EXERCISE INSTRUCTIONS: Transcribe all the entries word for word, omitting any pictures they contain.

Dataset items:
------

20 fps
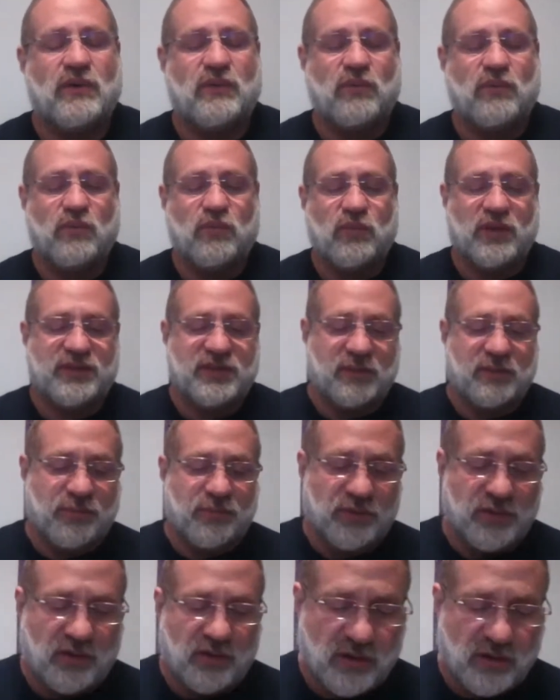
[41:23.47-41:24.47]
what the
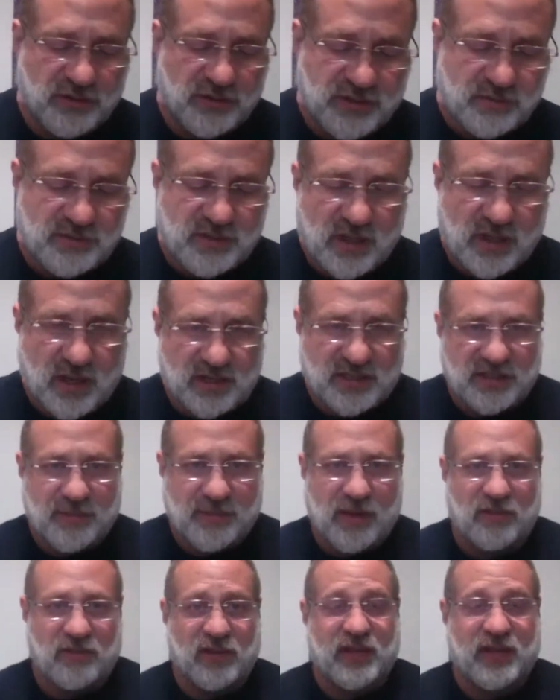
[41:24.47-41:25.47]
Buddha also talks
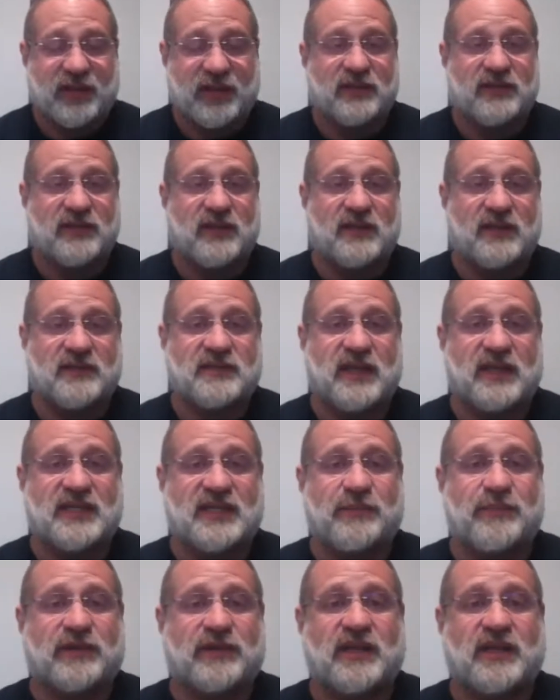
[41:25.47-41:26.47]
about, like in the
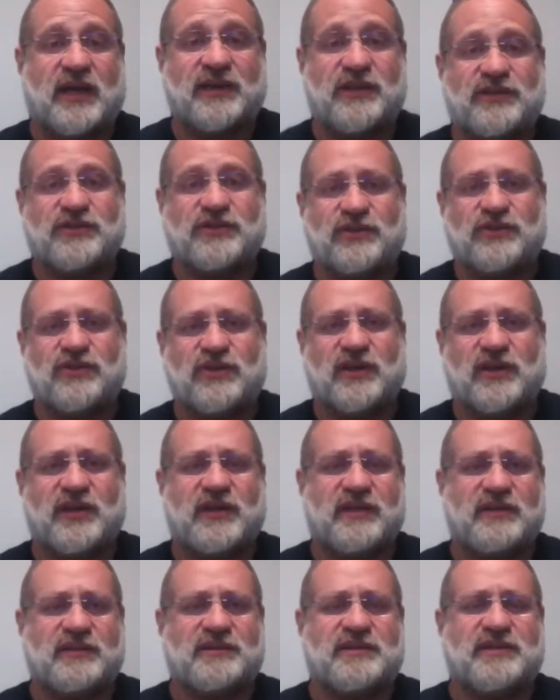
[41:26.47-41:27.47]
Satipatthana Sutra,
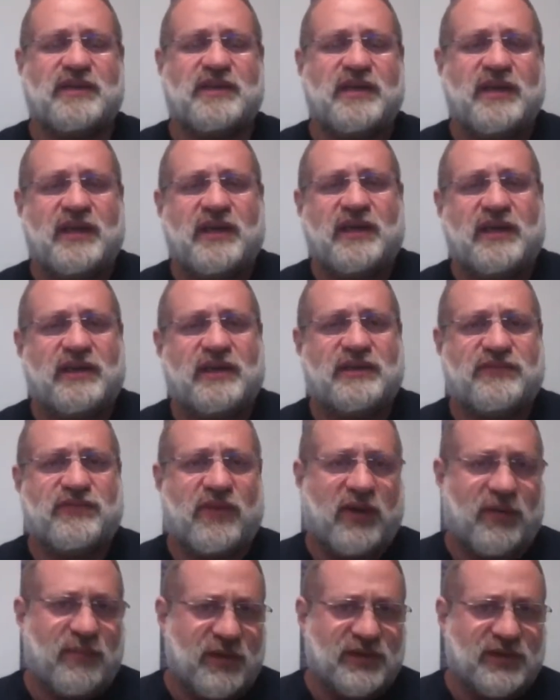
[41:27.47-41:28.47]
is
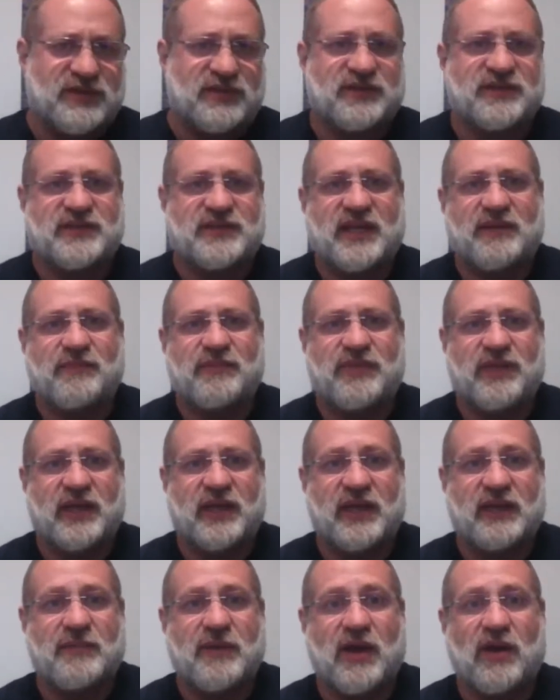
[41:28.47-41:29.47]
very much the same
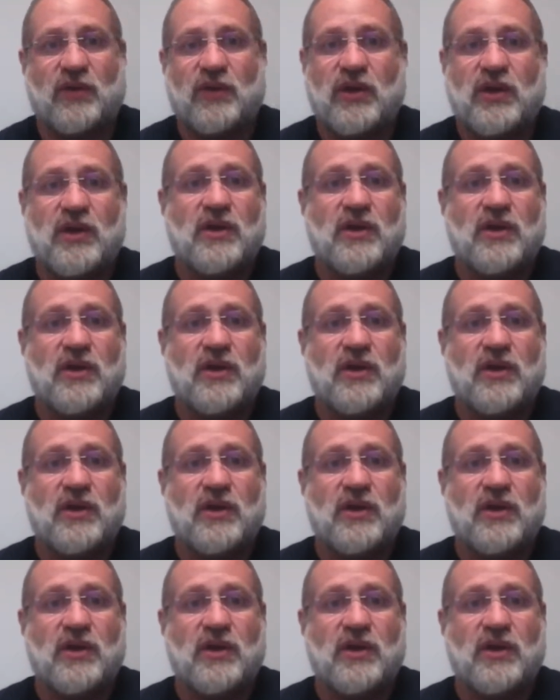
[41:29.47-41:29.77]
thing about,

------

FINISHED EXERCISE:
20 fps
[41:23.47-41:24.47]
what the
[41:24.47-41:25.47]
Buddha also talks
[41:25.47-41:26.47]
about, like in the
[41:26.47-41:27.47]
Satipatthana Sutra,
[41:27.47-41:28.47]
is
[41:28.47-41:29.47]
very much the same
[41:29.47-41:29.77]
thing about,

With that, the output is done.